*** Opening SOURCE INFORMATION ***
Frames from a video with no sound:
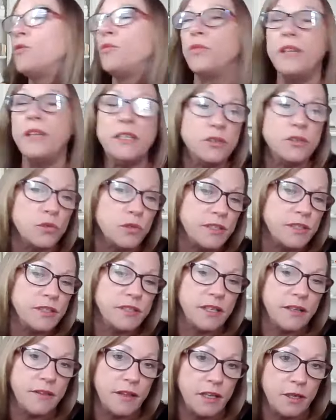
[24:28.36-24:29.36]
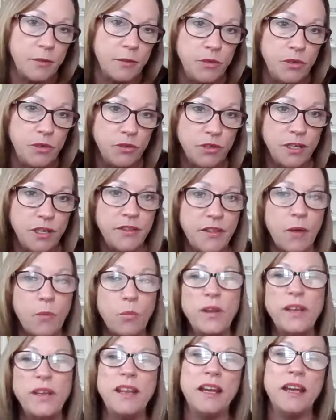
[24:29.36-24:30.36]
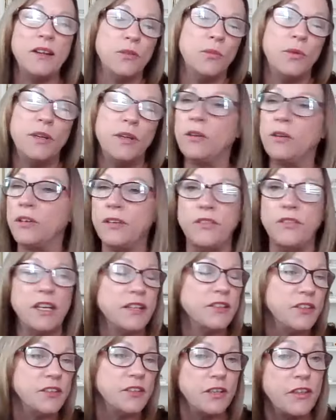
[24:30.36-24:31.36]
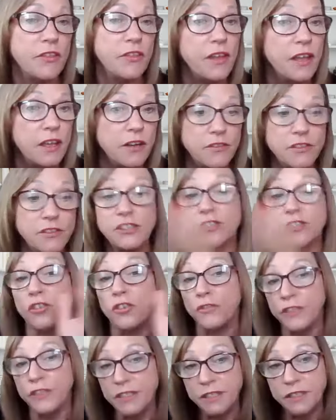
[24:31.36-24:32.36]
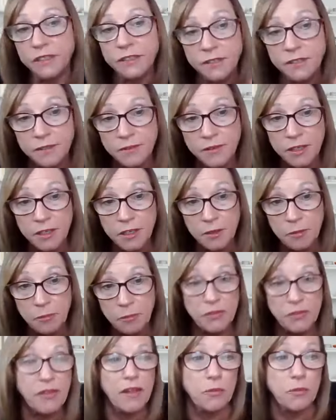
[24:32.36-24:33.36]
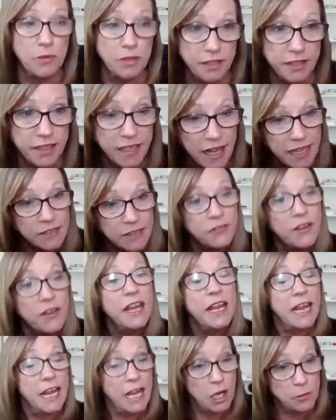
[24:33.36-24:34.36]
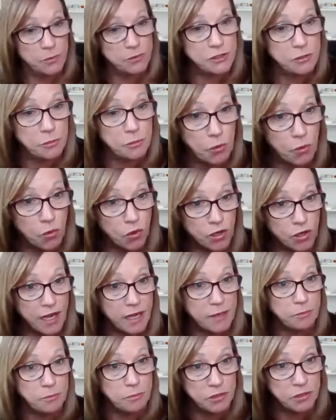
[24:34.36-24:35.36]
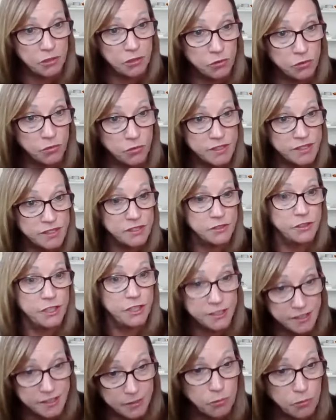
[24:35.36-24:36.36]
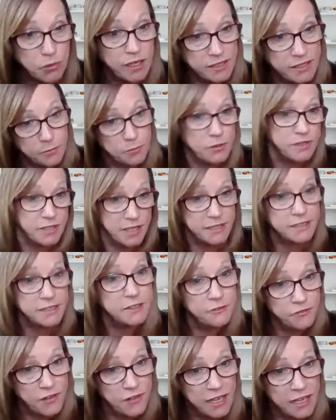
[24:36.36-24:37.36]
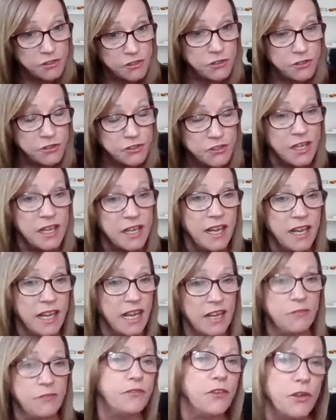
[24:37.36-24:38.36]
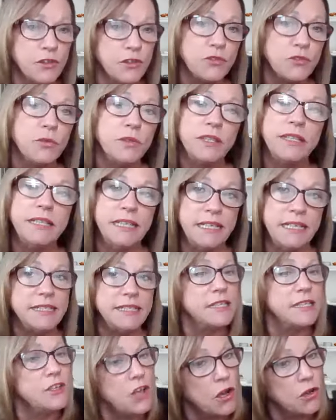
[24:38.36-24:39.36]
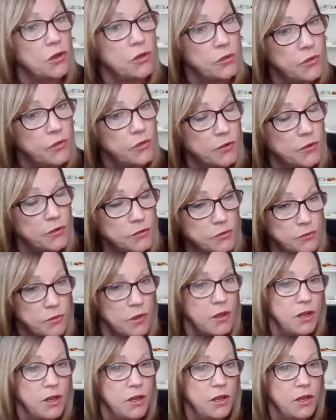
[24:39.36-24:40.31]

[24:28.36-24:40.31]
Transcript: resources in the community that we don't even necessarily think of as services, but they really kind of help support and build resilience and protective factors. And folks really need to know who those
*** Closing SOURCE INFORMATION ***
YOUR ASSIGNMENT — Copy each line of the records above exactly as written. Do not carry over any picture.

RESULT BELOW —
Frames from a video with no sound:
[24:28.36-24:29.36]
[24:29.36-24:30.36]
[24:30.36-24:31.36]
[24:31.36-24:32.36]
[24:32.36-24:33.36]
[24:33.36-24:34.36]
[24:34.36-24:35.36]
[24:35.36-24:36.36]
[24:36.36-24:37.36]
[24:37.36-24:38.36]
[24:38.36-24:39.36]
[24:39.36-24:40.31]

[24:28.36-24:40.31]
Transcript: resources in the community that we don't even necessarily think of as services, but they really kind of help support and build resilience and protective factors. And folks really need to know who those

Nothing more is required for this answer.